# About this exercise
In the data that follows, count each line holding the string "frames"; answer with the number only.

[Opening Data section]

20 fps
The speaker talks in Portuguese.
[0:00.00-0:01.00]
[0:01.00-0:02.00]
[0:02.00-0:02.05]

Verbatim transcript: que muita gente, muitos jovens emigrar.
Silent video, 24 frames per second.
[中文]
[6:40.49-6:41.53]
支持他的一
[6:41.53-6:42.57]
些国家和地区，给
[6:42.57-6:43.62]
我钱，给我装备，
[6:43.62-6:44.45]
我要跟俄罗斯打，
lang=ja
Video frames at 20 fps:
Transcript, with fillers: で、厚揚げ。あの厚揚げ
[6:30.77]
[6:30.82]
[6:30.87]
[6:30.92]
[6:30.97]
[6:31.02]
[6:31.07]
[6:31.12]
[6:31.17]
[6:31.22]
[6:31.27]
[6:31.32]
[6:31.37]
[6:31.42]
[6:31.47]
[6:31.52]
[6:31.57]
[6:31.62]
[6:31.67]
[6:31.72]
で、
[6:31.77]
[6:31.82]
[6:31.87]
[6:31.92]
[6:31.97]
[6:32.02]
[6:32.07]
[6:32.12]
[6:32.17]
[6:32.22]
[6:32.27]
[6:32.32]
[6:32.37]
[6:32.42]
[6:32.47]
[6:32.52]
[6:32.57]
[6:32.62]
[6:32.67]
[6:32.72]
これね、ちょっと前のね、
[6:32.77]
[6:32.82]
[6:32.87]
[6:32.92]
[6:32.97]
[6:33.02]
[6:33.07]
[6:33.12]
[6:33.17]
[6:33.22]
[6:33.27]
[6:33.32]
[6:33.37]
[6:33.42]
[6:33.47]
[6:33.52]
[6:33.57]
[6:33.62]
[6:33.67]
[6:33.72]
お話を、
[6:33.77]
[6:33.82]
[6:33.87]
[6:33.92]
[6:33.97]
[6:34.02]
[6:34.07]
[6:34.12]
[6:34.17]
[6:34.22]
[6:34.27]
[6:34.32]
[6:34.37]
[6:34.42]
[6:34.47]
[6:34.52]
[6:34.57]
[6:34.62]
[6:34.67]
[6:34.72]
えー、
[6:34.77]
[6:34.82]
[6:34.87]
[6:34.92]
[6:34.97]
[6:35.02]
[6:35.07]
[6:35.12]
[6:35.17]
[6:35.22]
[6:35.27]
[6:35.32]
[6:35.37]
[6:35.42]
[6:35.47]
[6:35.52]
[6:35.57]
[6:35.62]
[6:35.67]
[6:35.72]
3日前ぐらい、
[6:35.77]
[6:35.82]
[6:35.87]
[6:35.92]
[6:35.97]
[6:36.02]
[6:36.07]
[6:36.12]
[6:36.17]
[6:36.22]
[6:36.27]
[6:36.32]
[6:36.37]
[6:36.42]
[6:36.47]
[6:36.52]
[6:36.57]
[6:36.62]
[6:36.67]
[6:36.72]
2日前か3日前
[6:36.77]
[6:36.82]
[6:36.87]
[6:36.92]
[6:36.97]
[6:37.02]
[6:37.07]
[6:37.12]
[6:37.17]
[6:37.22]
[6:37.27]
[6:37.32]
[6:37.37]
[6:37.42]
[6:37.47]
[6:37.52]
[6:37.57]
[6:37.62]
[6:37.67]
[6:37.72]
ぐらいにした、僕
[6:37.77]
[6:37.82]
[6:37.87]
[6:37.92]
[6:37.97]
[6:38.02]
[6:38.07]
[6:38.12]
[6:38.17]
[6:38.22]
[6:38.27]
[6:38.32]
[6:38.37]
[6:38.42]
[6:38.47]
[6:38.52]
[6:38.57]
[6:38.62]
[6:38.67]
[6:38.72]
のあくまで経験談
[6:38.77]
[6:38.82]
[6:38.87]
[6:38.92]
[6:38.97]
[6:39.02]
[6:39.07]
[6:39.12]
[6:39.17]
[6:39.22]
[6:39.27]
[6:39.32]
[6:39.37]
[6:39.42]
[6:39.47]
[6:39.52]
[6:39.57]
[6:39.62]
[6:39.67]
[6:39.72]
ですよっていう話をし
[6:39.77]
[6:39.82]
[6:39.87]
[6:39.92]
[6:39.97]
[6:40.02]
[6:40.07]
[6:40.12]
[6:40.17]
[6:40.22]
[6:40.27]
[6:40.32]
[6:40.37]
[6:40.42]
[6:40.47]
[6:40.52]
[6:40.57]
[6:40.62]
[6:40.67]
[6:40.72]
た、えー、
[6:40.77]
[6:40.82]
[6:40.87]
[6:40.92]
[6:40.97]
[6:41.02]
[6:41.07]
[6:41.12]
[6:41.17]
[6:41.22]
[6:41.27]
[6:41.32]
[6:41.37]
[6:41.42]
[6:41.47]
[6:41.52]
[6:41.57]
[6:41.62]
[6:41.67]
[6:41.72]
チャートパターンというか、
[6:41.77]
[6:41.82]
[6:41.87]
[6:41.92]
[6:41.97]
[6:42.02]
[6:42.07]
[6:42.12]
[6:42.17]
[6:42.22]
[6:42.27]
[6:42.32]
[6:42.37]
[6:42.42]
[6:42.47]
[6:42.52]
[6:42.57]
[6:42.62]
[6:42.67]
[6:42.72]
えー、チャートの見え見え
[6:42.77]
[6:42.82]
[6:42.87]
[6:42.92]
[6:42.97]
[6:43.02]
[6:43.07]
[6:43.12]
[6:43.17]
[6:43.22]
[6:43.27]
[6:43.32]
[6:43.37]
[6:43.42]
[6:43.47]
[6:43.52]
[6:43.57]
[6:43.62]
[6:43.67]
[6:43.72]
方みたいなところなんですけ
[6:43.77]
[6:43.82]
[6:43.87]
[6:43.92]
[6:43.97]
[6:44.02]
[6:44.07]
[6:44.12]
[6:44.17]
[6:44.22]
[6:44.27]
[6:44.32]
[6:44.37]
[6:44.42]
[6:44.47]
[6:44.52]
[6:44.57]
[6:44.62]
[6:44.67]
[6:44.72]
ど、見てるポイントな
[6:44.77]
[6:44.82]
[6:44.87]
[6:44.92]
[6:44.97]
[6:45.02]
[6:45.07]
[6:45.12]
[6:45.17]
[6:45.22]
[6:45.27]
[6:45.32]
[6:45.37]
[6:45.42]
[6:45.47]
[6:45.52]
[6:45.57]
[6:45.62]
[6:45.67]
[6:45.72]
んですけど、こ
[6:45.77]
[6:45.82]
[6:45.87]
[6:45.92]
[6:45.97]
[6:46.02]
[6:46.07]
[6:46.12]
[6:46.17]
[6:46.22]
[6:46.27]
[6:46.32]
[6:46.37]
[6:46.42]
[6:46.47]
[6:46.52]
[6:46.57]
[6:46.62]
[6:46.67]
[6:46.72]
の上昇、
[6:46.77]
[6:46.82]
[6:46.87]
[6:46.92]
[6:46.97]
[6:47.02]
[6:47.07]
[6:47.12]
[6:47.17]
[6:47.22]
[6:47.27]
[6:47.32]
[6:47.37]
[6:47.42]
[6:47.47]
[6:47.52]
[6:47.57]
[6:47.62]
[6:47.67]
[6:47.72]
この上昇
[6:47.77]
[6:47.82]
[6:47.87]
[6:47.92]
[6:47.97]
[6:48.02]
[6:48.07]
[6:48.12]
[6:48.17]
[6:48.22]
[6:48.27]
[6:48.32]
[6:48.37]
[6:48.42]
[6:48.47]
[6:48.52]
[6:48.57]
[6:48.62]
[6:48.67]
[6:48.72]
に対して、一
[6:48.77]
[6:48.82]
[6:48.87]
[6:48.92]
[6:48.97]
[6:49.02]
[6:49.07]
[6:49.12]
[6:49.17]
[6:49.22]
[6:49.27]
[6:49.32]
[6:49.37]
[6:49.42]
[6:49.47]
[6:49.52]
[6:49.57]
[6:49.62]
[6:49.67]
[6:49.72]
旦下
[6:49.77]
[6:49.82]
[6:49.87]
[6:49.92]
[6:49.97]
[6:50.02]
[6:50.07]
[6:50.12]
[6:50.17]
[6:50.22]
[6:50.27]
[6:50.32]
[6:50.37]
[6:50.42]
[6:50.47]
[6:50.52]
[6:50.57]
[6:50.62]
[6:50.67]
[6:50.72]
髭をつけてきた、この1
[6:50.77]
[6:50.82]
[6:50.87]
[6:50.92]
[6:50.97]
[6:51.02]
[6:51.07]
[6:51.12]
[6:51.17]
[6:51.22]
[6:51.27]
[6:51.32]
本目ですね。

[Closing Data section]

# Solution to the problem
2